Table 7: Risk Communication Strategy for Paneer Consumption

Communication Strategies 

Organized Sectors 

Unorganized Sectors 

Authorities: FSSAI. Public Health Dept 

Communicate findings of the QMRA to the regulatory authority (Food Safety Standards Authority of India, FSSAI) to ensure consumer safety with respect to Paneer consumption. 


Design an App 

For consumer to inform the authority in the event of purchase of organoleptically unacceptable paneer or in the event of illness associated with its consumption. The app should also communicate that the consumer should store the bad paneer for the authorities to analyze. 

Create Website 

To inform all stakeholders on the risks associated with consuming paneer, and describe each stakeholder’s responsibility to minimize the risk of microbial contamination. Methods for raising concerns on-line (including comments section, blogs, FAQ’s etc.) will be implemented and open for all concerned to access, or to be able to respond and take action. 


Shelf –life communication on the product (Best before date) 

Already being done; ensure they continue to do so. If possible, shelf-lives shall be based on experimental data. 

Not currently being done. A board shall be displayed in the retail shops with a statement displayed in English and local language “Paneer purchased should be consumed either fresh or within --- days under refrigeration conditions” 

Production Process 

Ensure HACCP is being followed. 

Basic training in HACCP to be organized. Also educate the producers on product handling at coagulation stage and ensure adequate refrigeration for storage. 

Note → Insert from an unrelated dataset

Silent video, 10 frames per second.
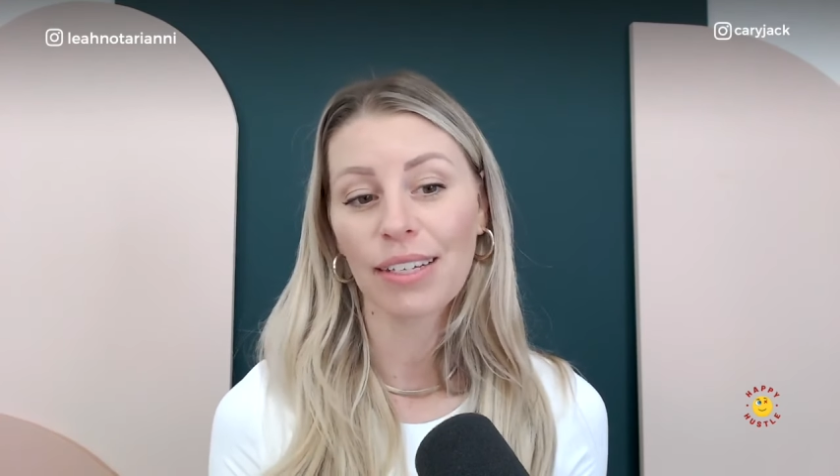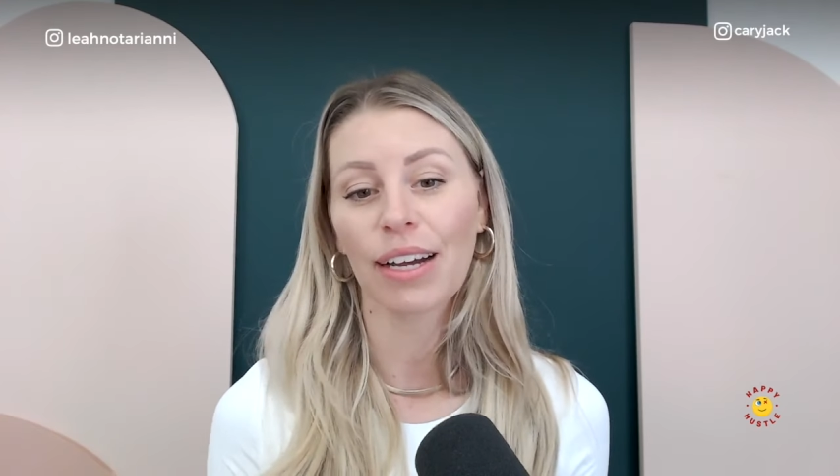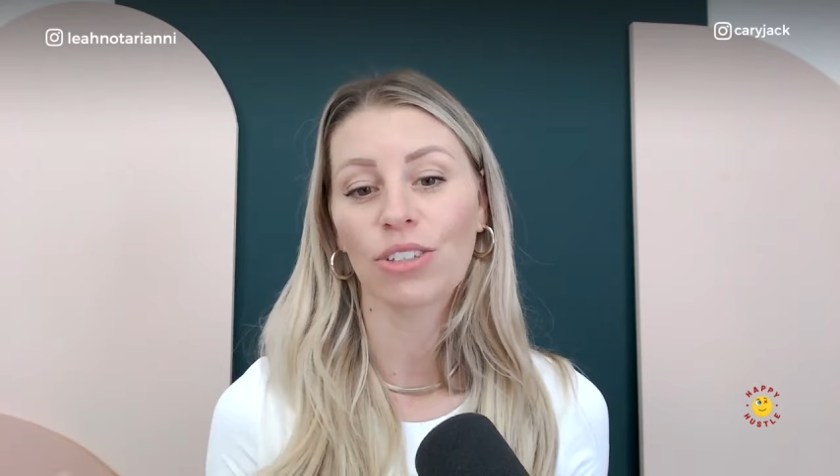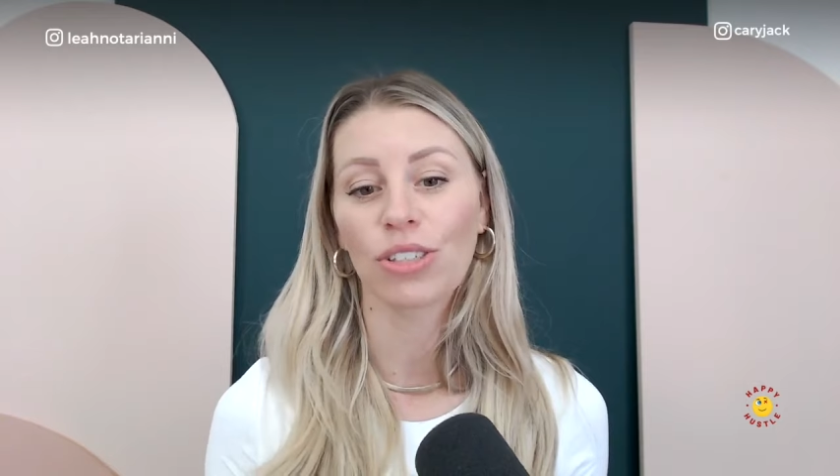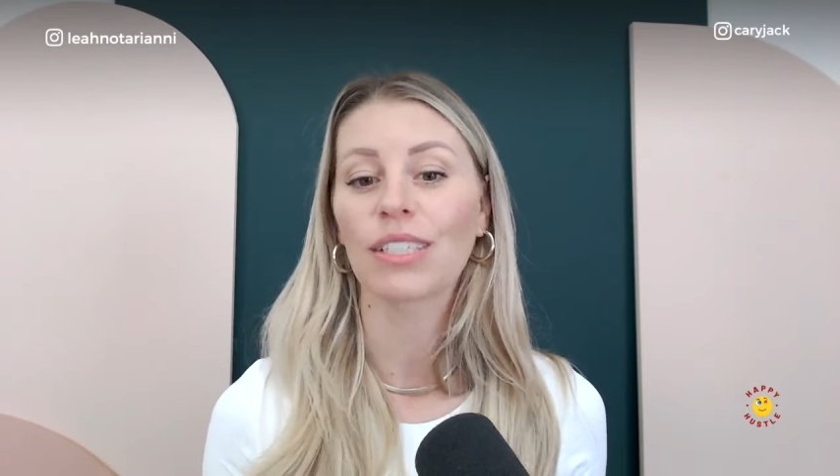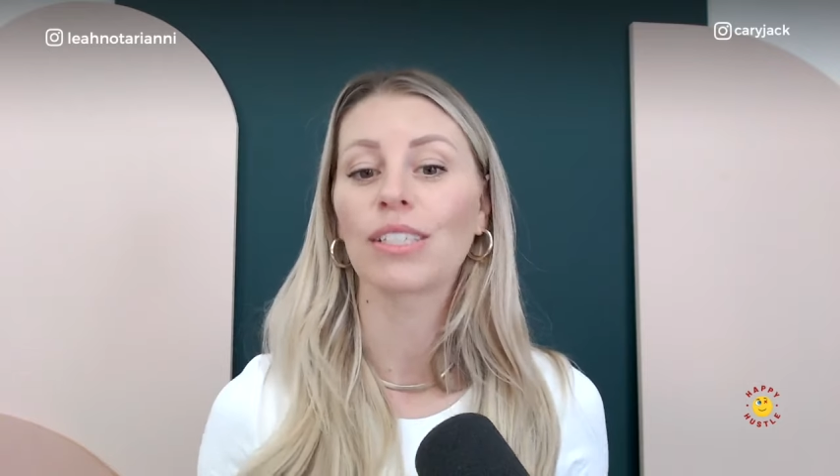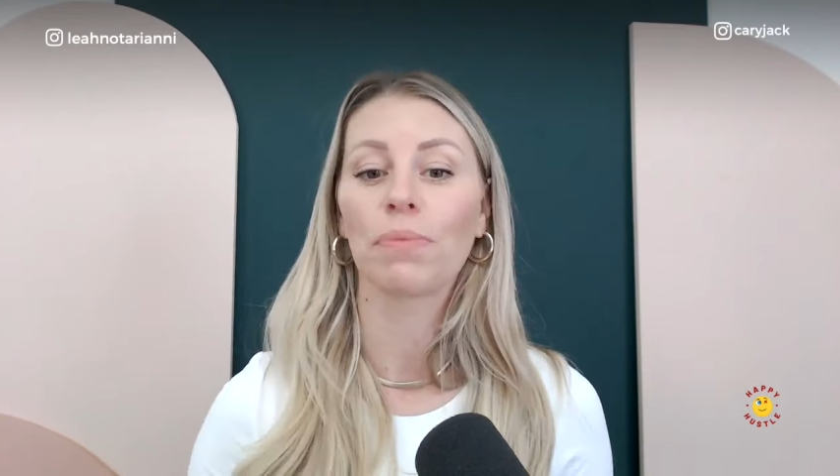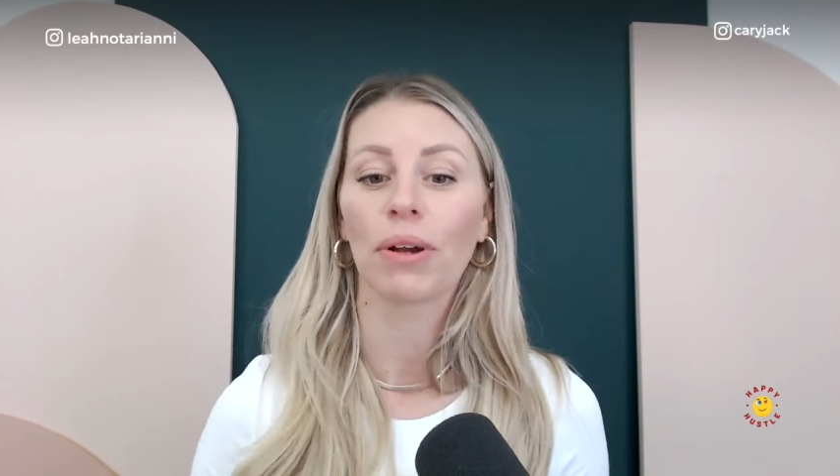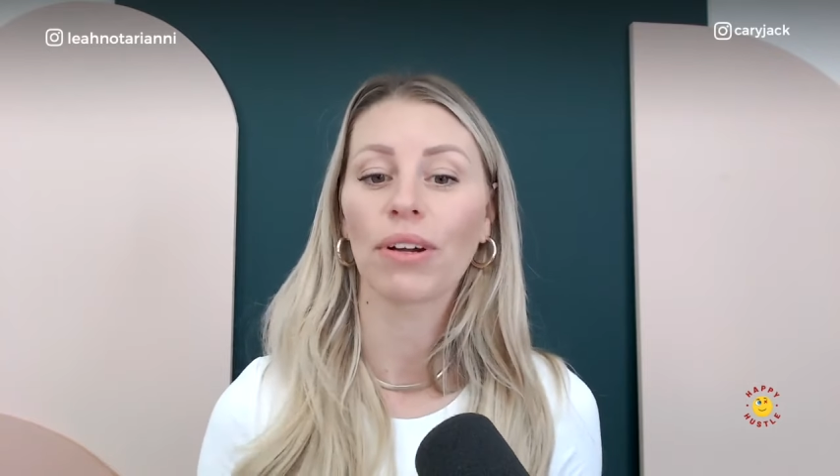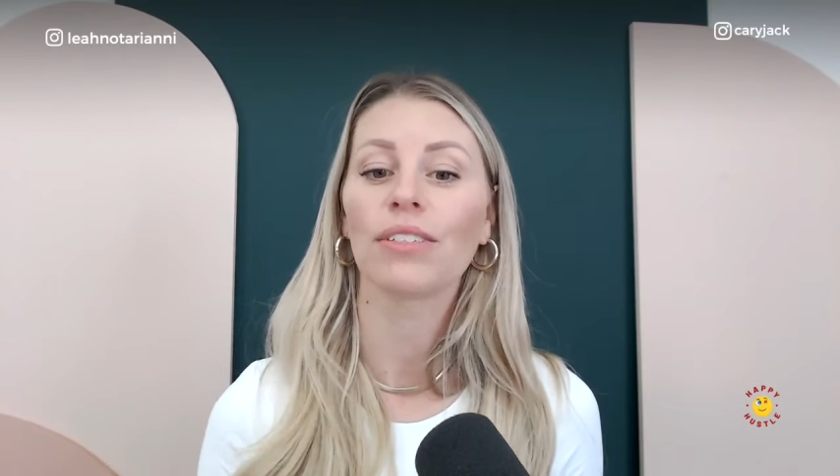to actually
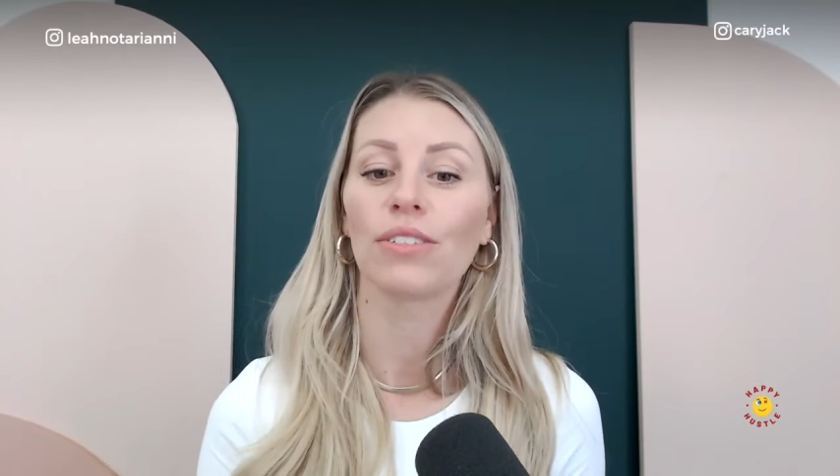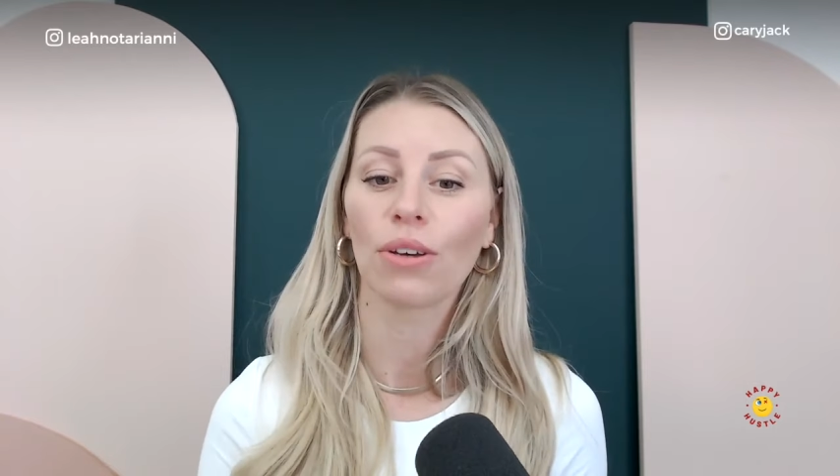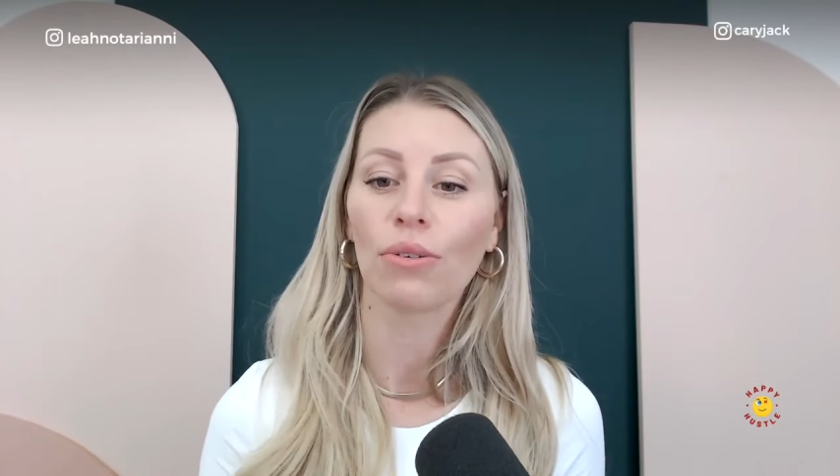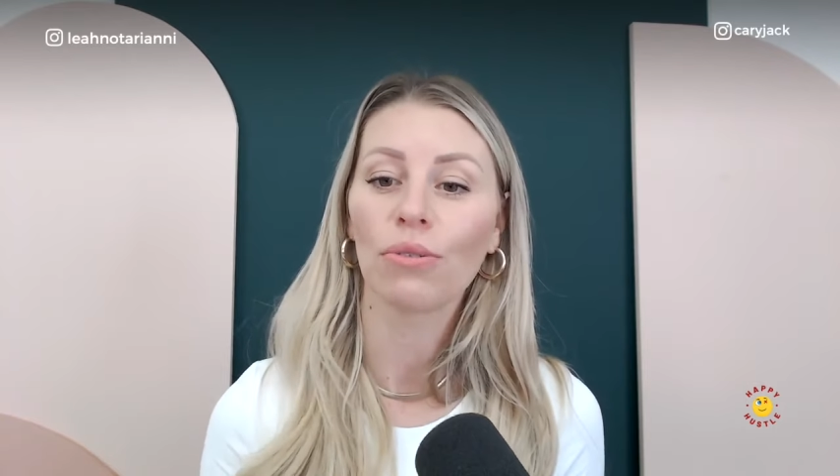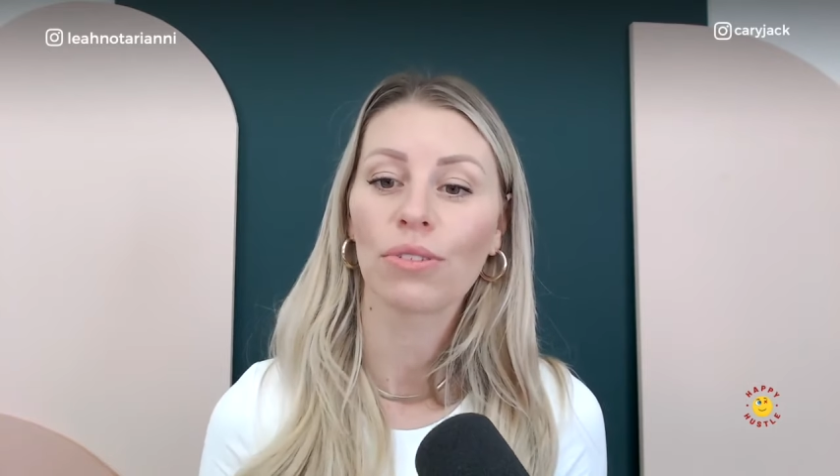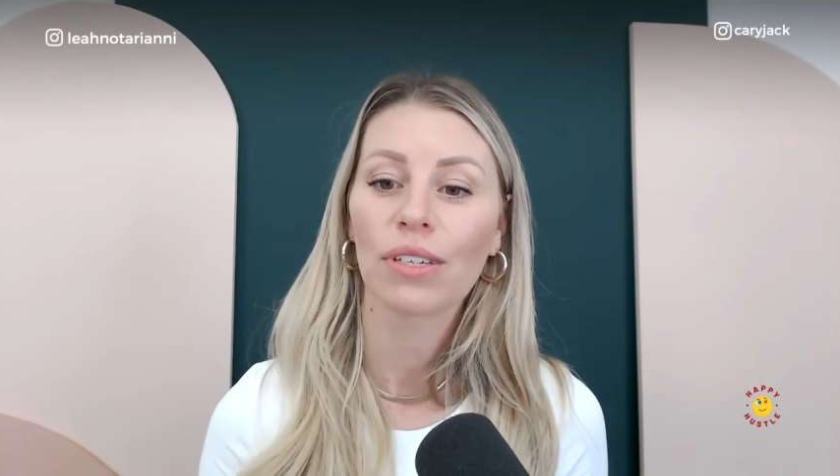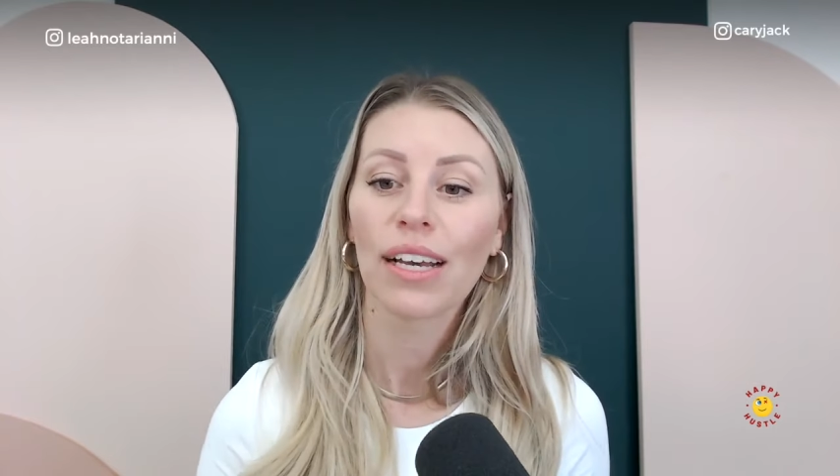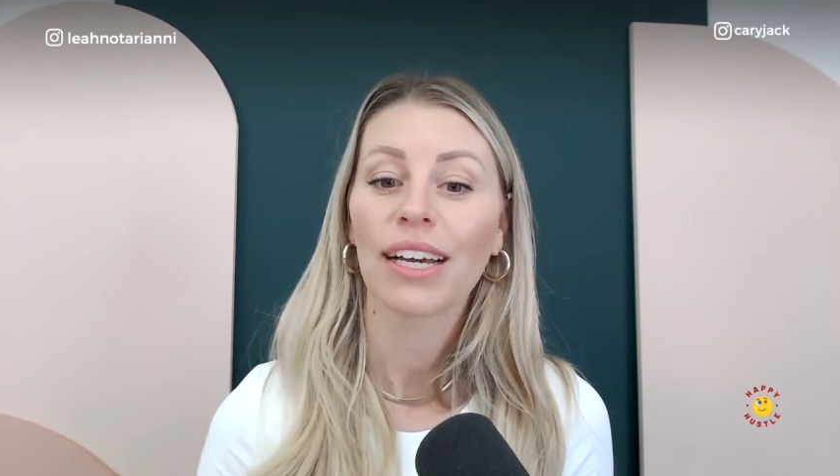experience those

Media (Electronic & print)- being done to some extent 

Educate consumer to see labels for “Best before” when they buy dairy products, like milk and paneer. 

Educate consumer to look up boards in the shops, and check that the product has been kept under refrigeration conditions while they buy. 


Besides adequate refrigeration, consumer should apply at minimum one high temperature treatment to the paneer, viz. oil-sauté, blanching or adding the paneer to adequately hot curries to reduce risk of pathogen exposure.